(Recorded information)

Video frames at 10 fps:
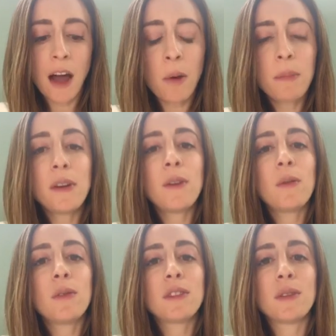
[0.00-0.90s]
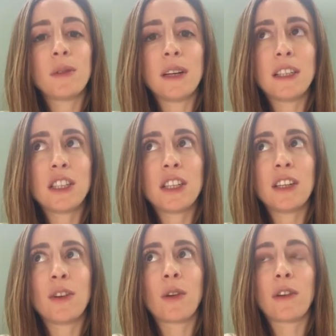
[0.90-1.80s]
help you to reach
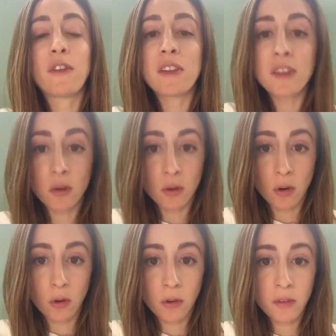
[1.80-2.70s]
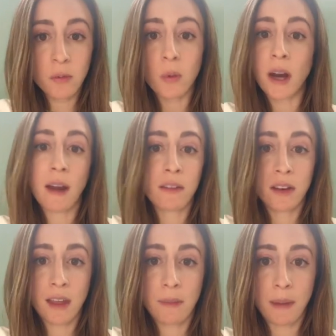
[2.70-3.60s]
your physical goals, whatever
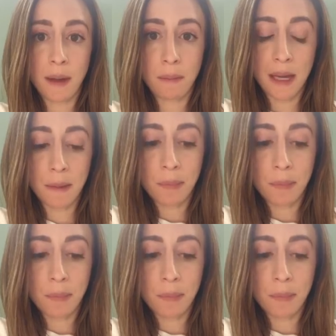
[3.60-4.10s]
they may be.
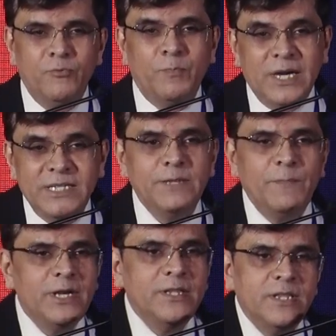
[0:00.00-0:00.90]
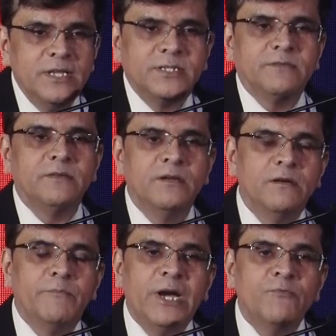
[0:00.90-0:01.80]
participate in this
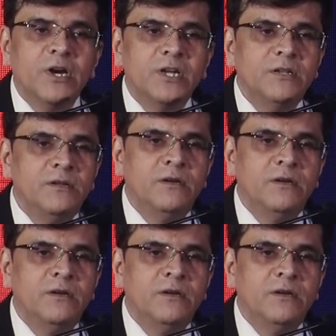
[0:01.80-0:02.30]
bandwagon,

(End Recorded information)

## Exercise
With the pictures left out, transcribe the material exactly.

## Exercise output
Video frames at 10 fps:
[0.00-0.90s]
[0.90-1.80s]
help you to reach
[1.80-2.70s]
[2.70-3.60s]
your physical goals, whatever
[3.60-4.10s]
they may be.
[0:00.00-0:00.90]
[0:00.90-0:01.80]
participate in this
[0:01.80-0:02.30]
bandwagon,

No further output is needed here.